# TASK INSTRUCTIONS
Only the text belongs in the copy. Transcribe the data exactly and drop any pictures.

+ + +

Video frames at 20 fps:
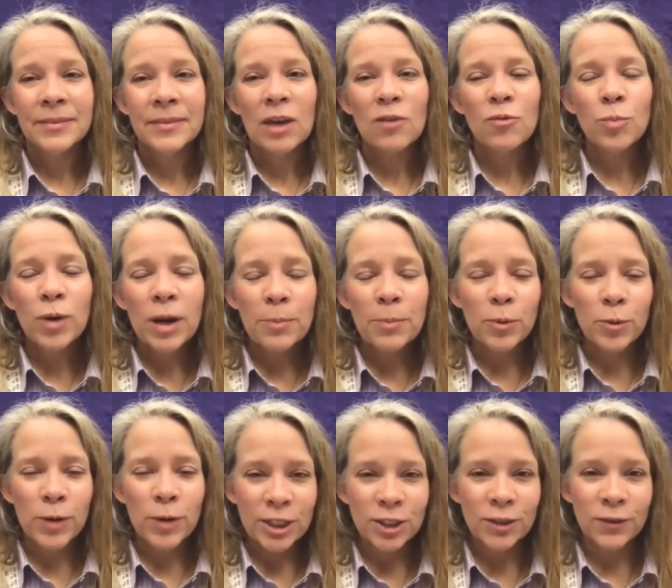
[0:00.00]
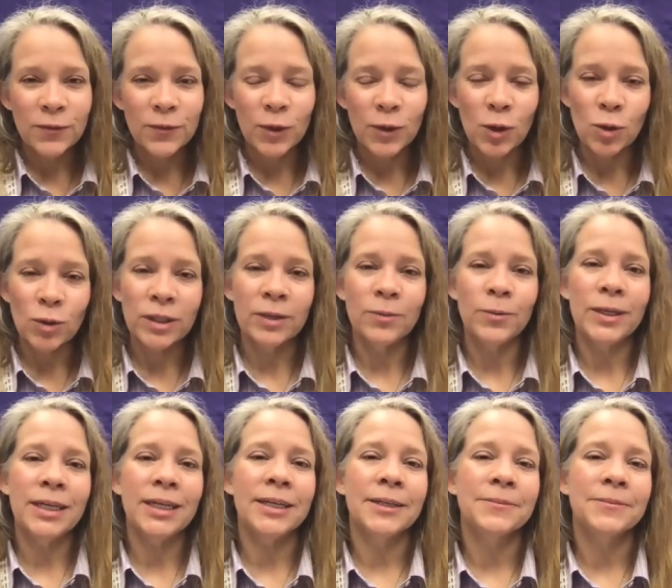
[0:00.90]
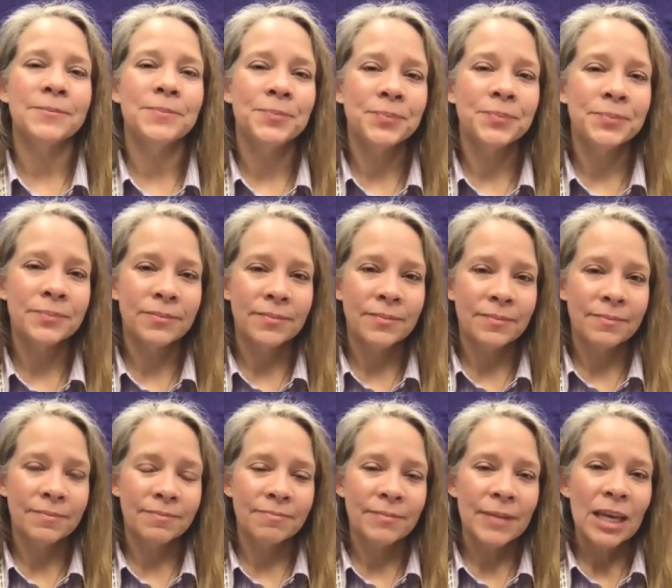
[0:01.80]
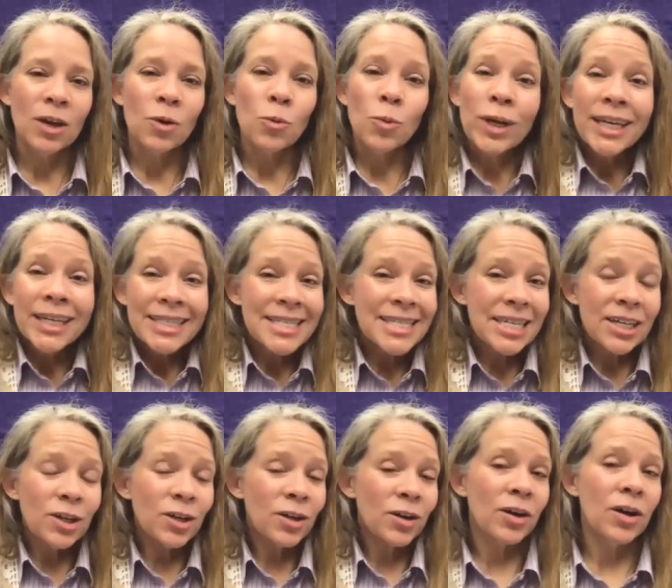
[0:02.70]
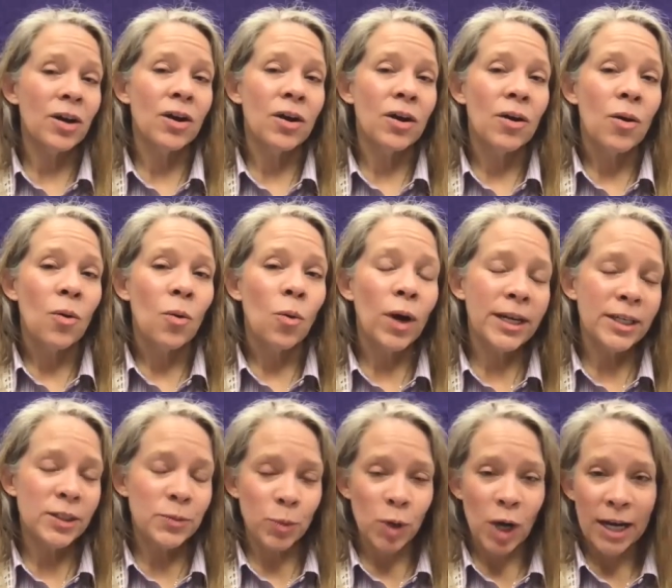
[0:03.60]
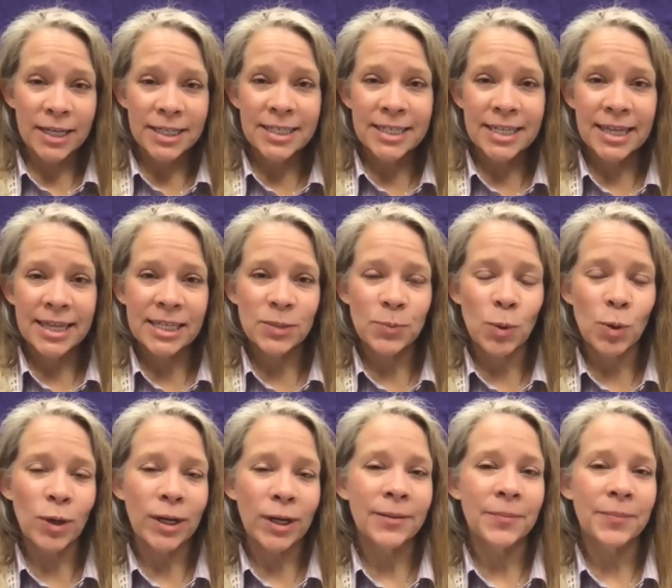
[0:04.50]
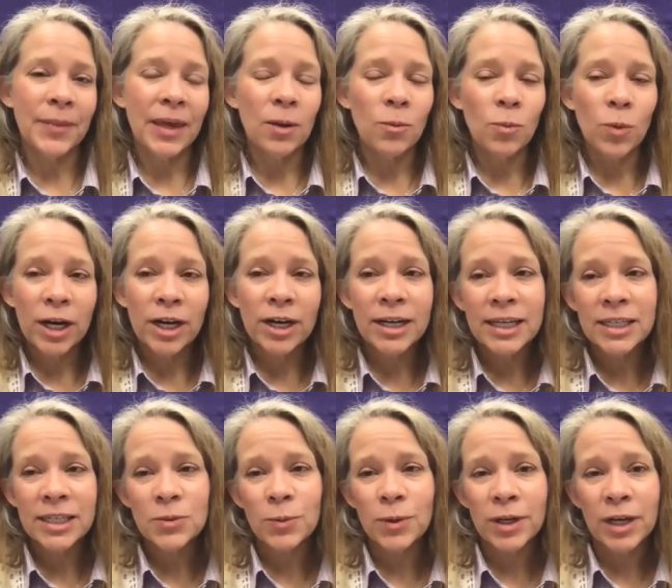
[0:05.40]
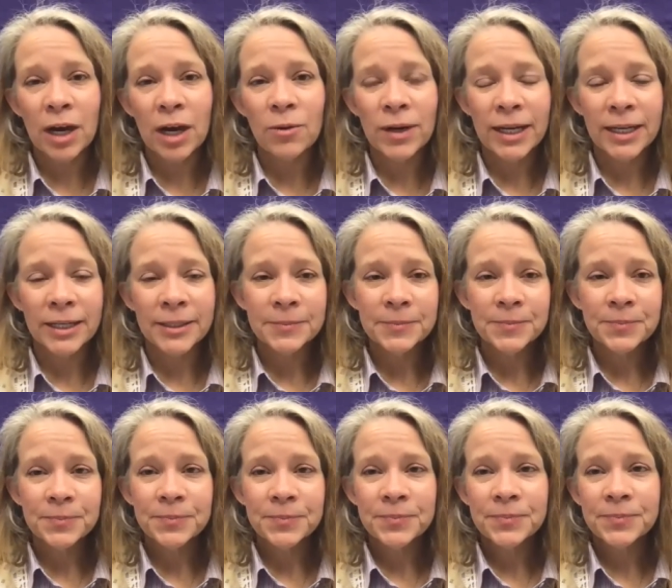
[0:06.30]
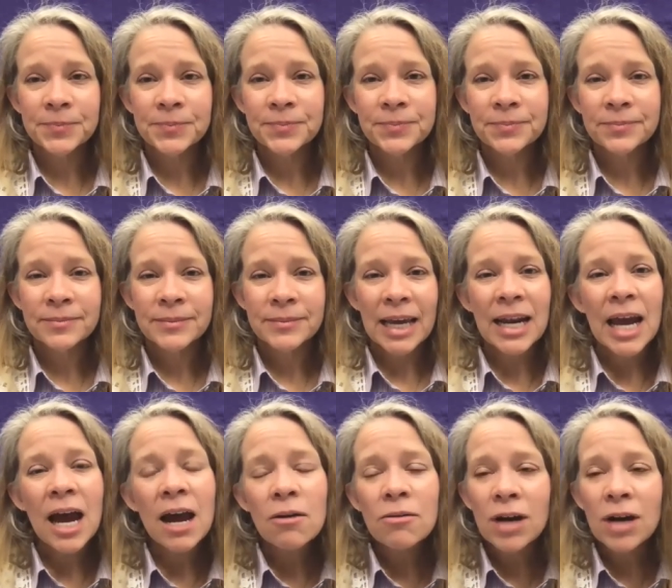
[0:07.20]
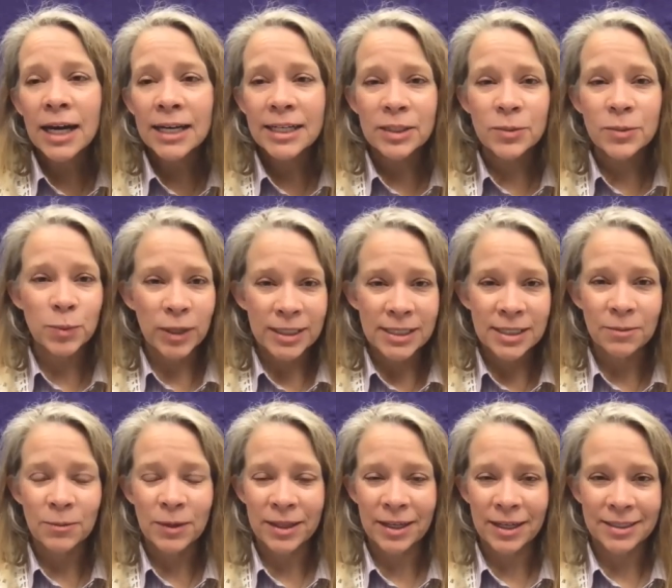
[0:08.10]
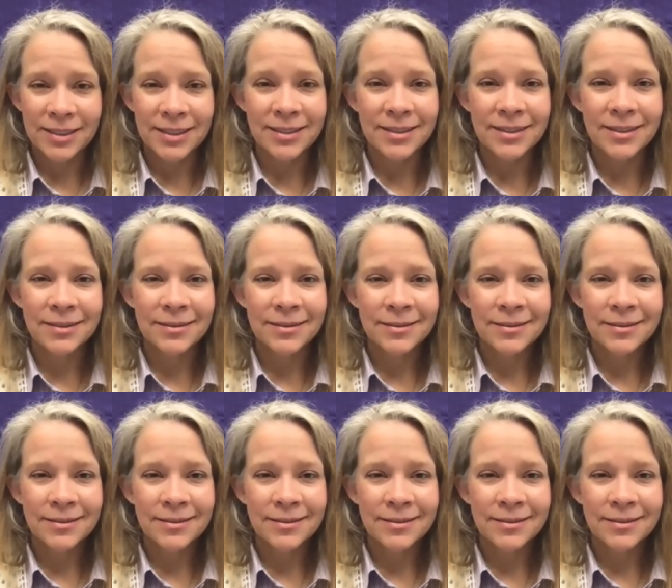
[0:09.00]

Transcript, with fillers: of preparation for Holy Week, we consider what has brought us to this point and where it is we're going, and how God is present with us.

+ + +

# TASK OUTPUT
Video frames at 20 fps:
[0:00.00]
[0:00.90]
[0:01.80]
[0:02.70]
[0:03.60]
[0:04.50]
[0:05.40]
[0:06.30]
[0:07.20]
[0:08.10]
[0:09.00]

Transcript, with fillers: of preparation for Holy Week, we consider what has brought us to this point and where it is we're going, and how God is present with us.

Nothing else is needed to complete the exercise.